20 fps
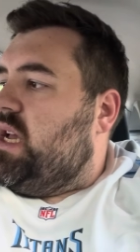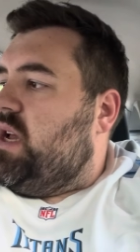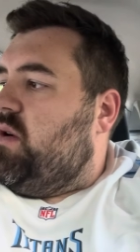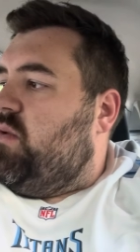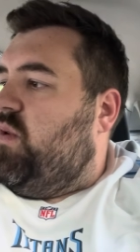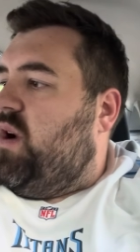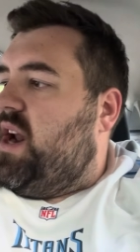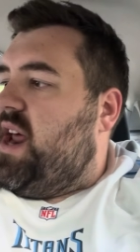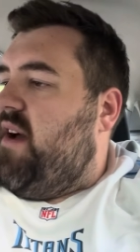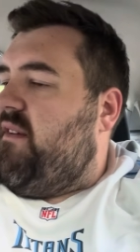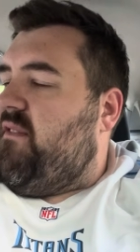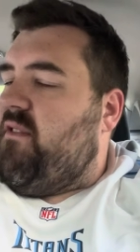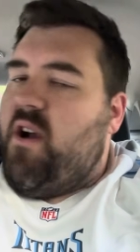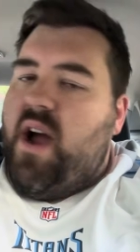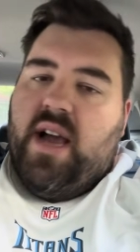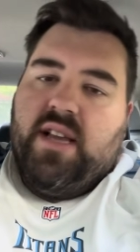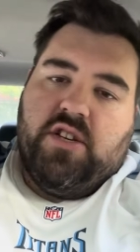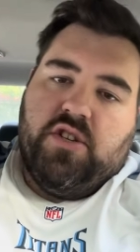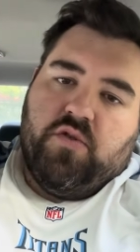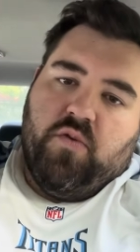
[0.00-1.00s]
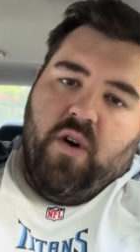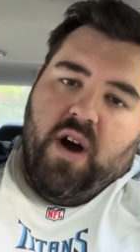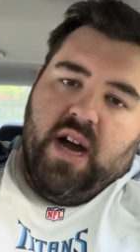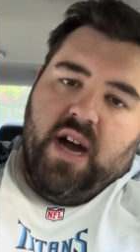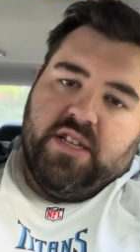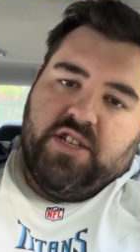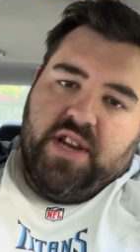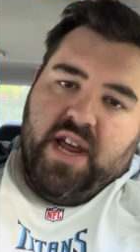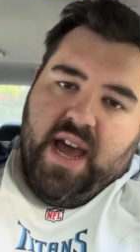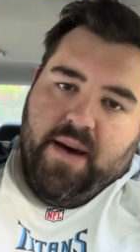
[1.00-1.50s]
Whatever I just
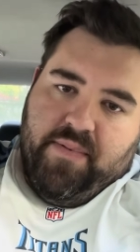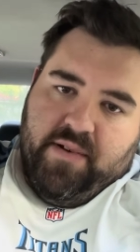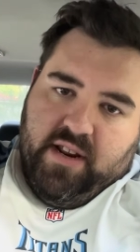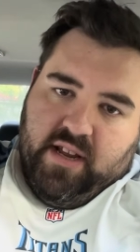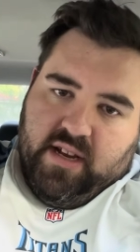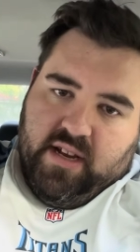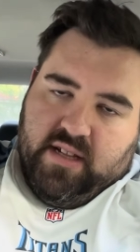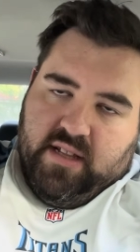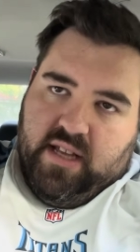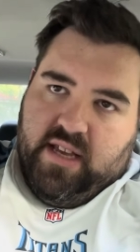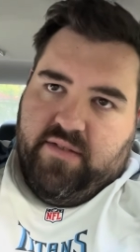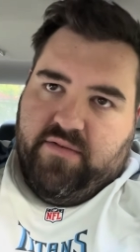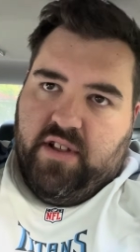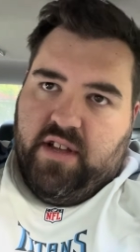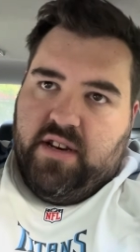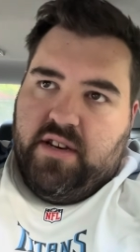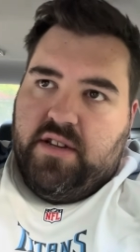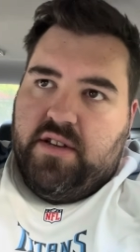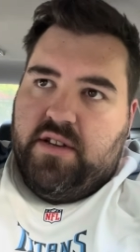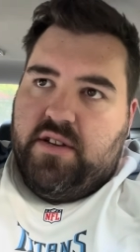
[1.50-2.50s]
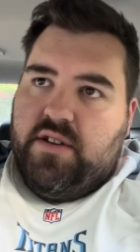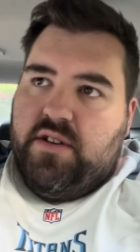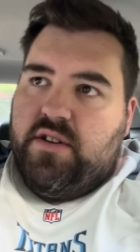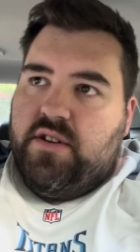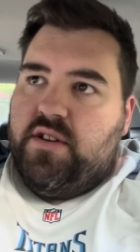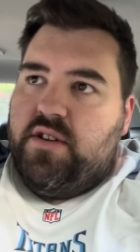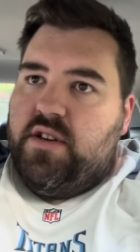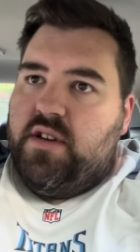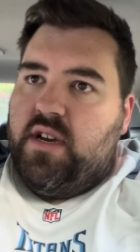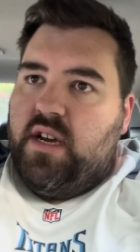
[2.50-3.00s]
watched happen in Cleveland
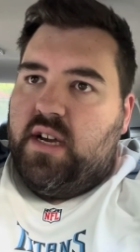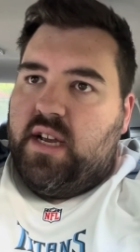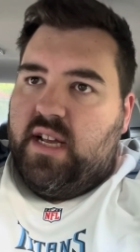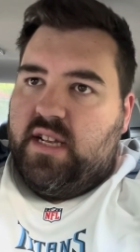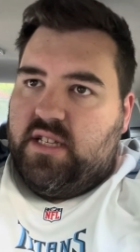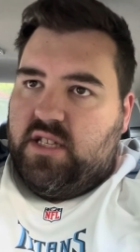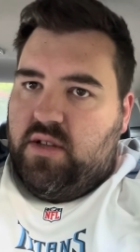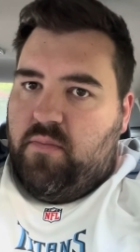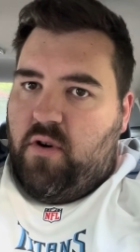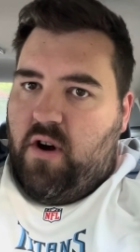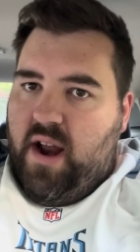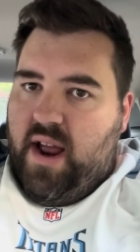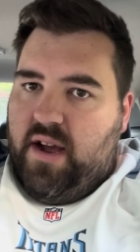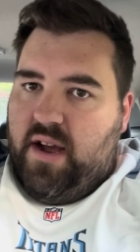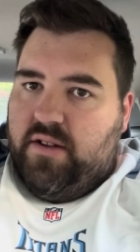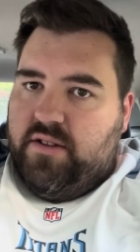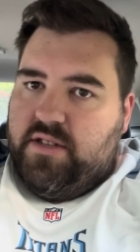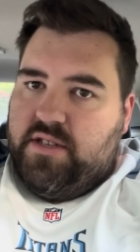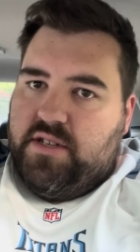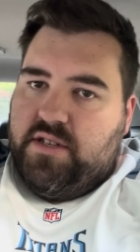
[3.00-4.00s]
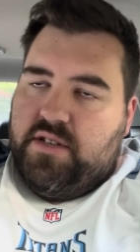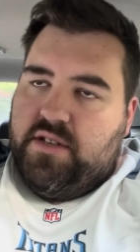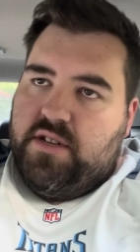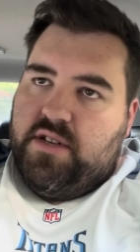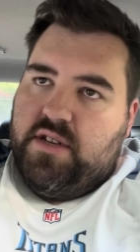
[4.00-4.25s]
against the Browns,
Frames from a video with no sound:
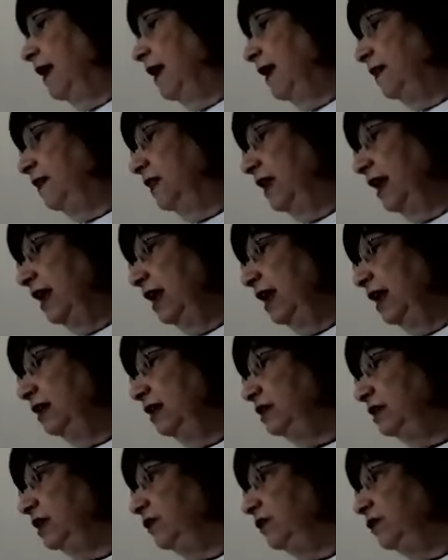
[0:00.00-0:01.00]
And they
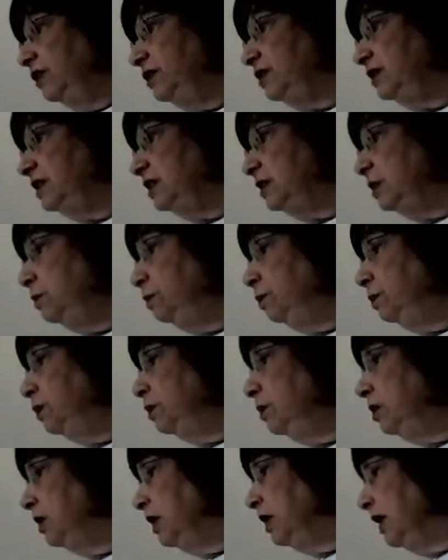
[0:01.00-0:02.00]
each give us
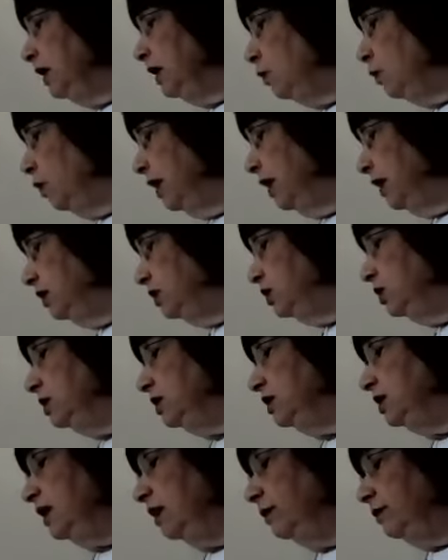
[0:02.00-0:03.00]
simple
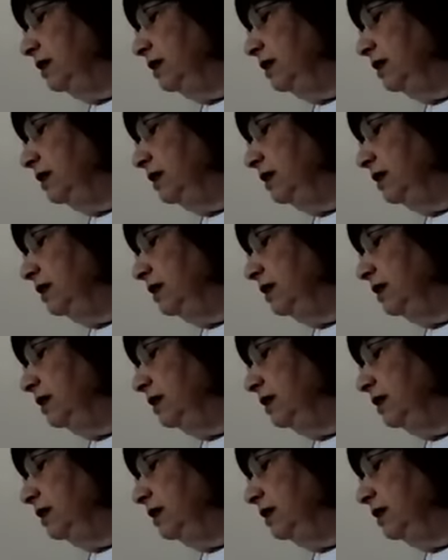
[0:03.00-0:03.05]
equations that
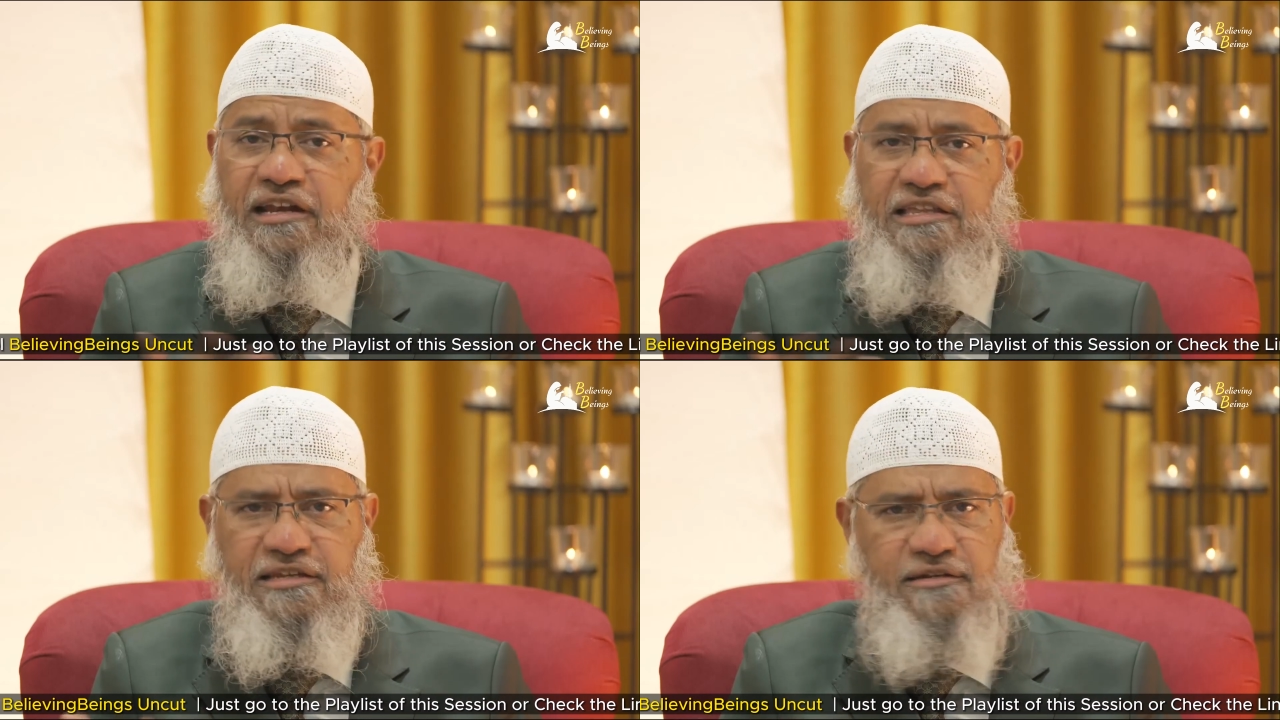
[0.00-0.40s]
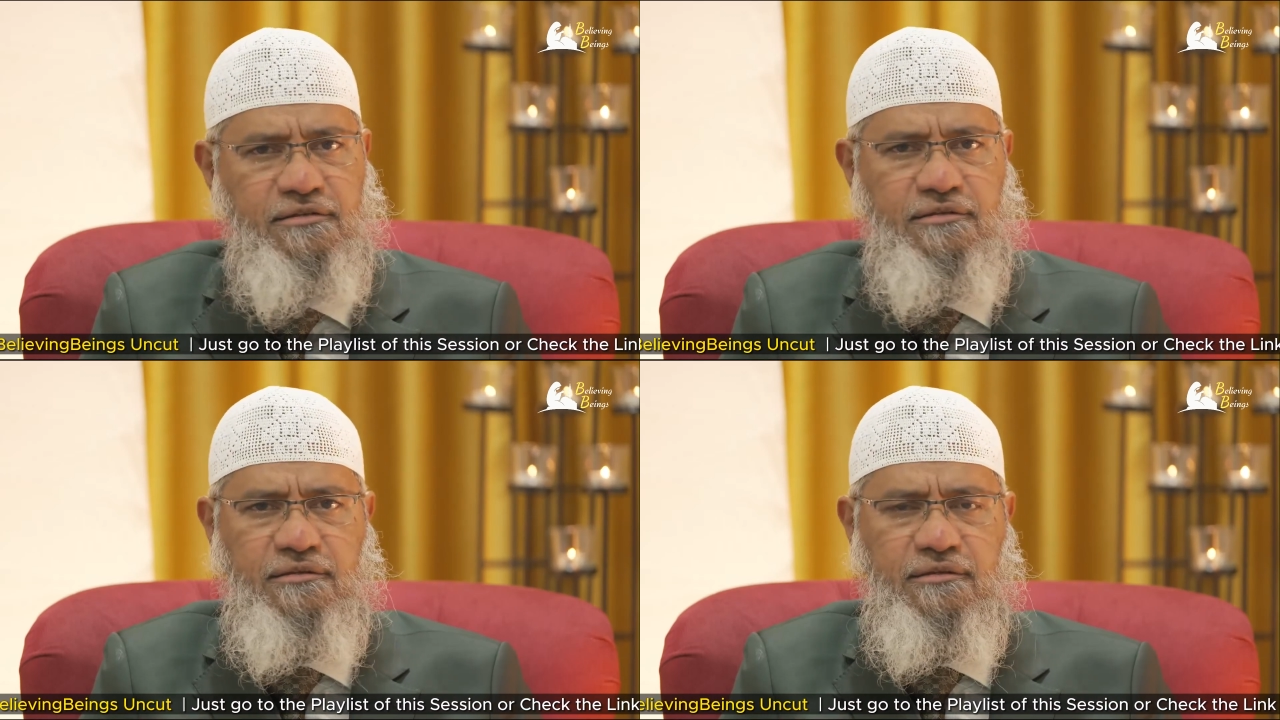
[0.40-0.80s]

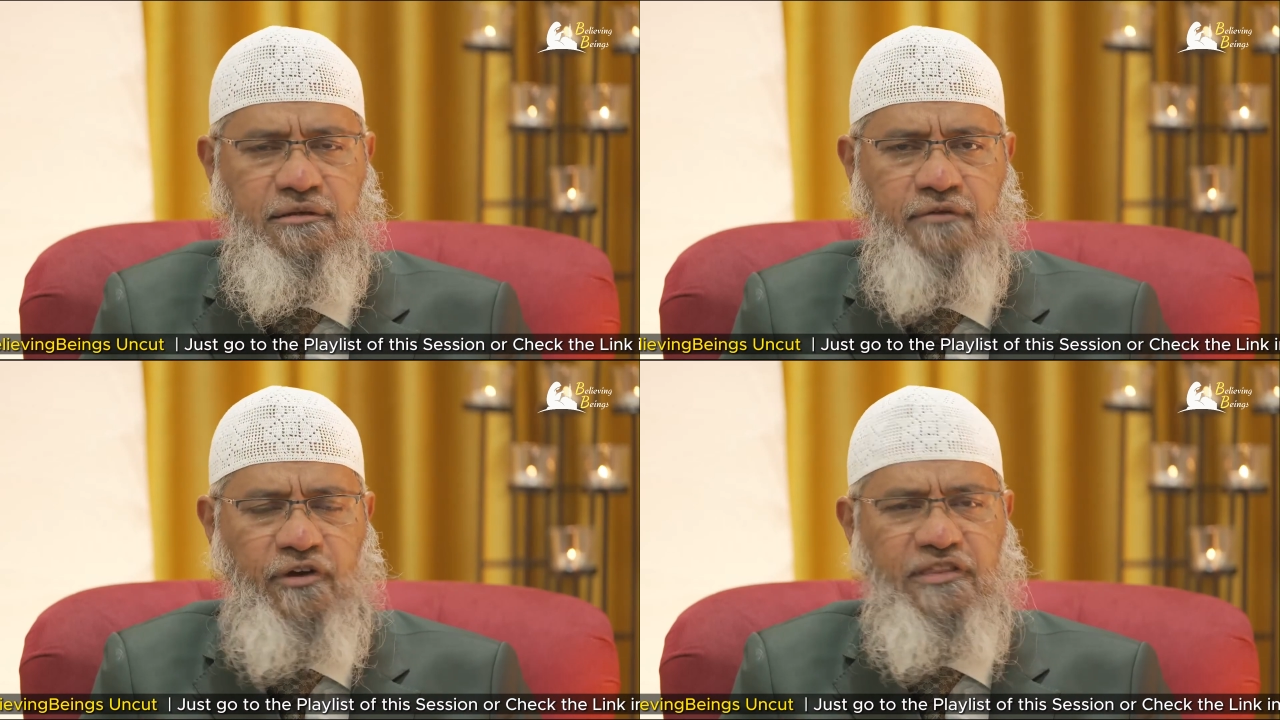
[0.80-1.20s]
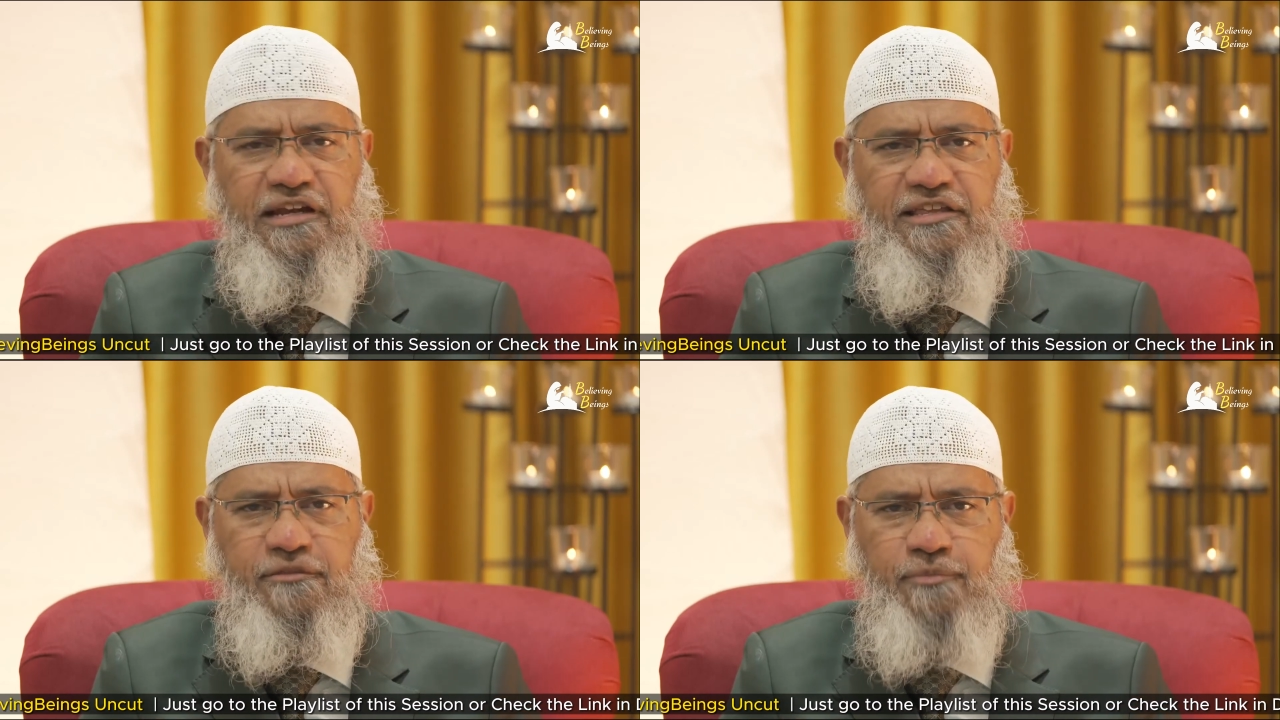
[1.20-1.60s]
religion, for other
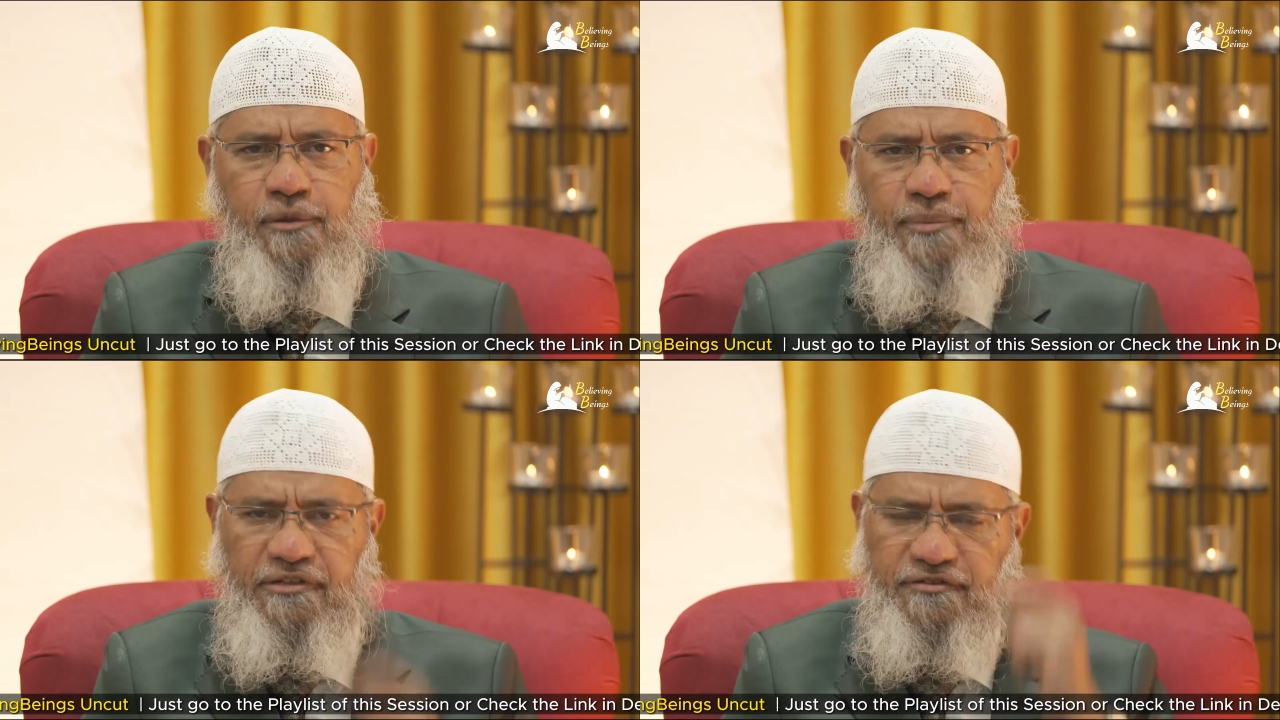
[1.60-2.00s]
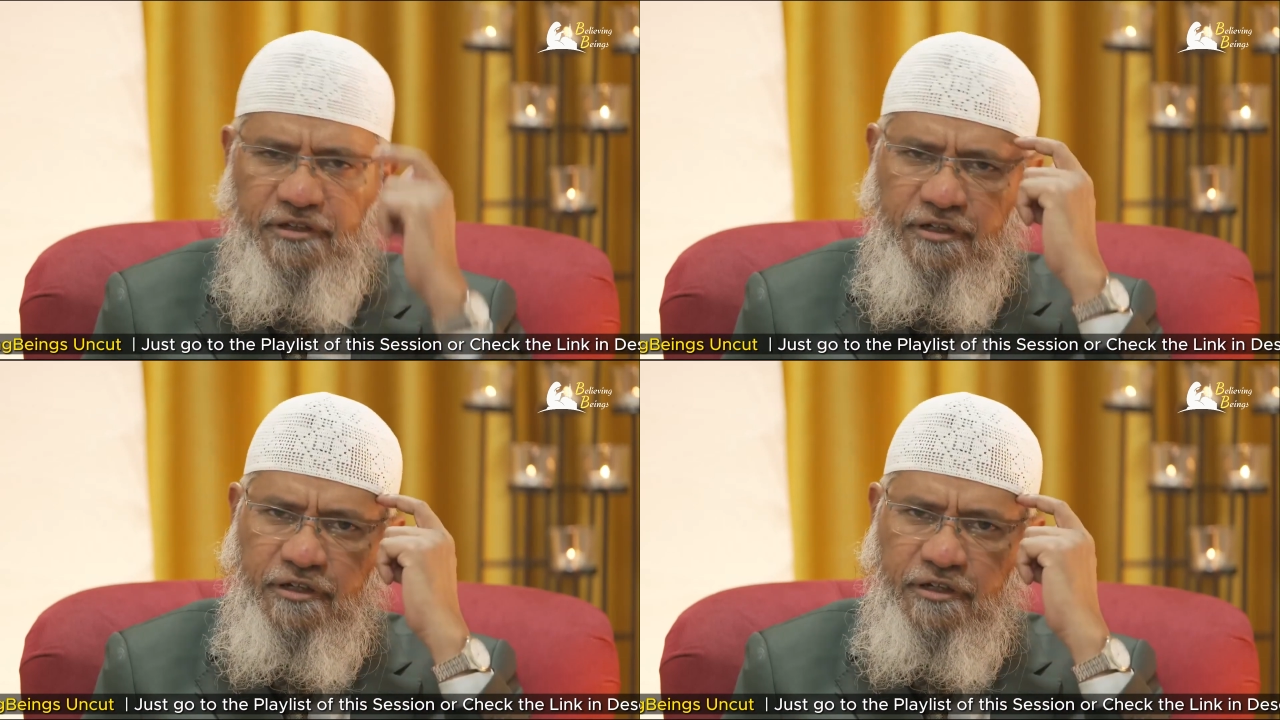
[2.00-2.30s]
religious purpose,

# [WORK TO BE COMPLETED]
The data must come back word for word, with every picture removed.

# [RESPONSE]
20 fps
[0.00-1.00s]
[1.00-1.50s]
Whatever I just
[1.50-2.50s]
[2.50-3.00s]
watched happen in Cleveland
[3.00-4.00s]
[4.00-4.25s]
against the Browns,
Frames from a video with no sound:
[0:00.00-0:01.00]
And they
[0:01.00-0:02.00]
each give us
[0:02.00-0:03.00]
simple
[0:03.00-0:03.05]
equations that
[0.00-0.40s]
[0.40-0.80s]

[0.80-1.20s]
[1.20-1.60s]
religion, for other
[1.60-2.00s]
[2.00-2.30s]
religious purpose,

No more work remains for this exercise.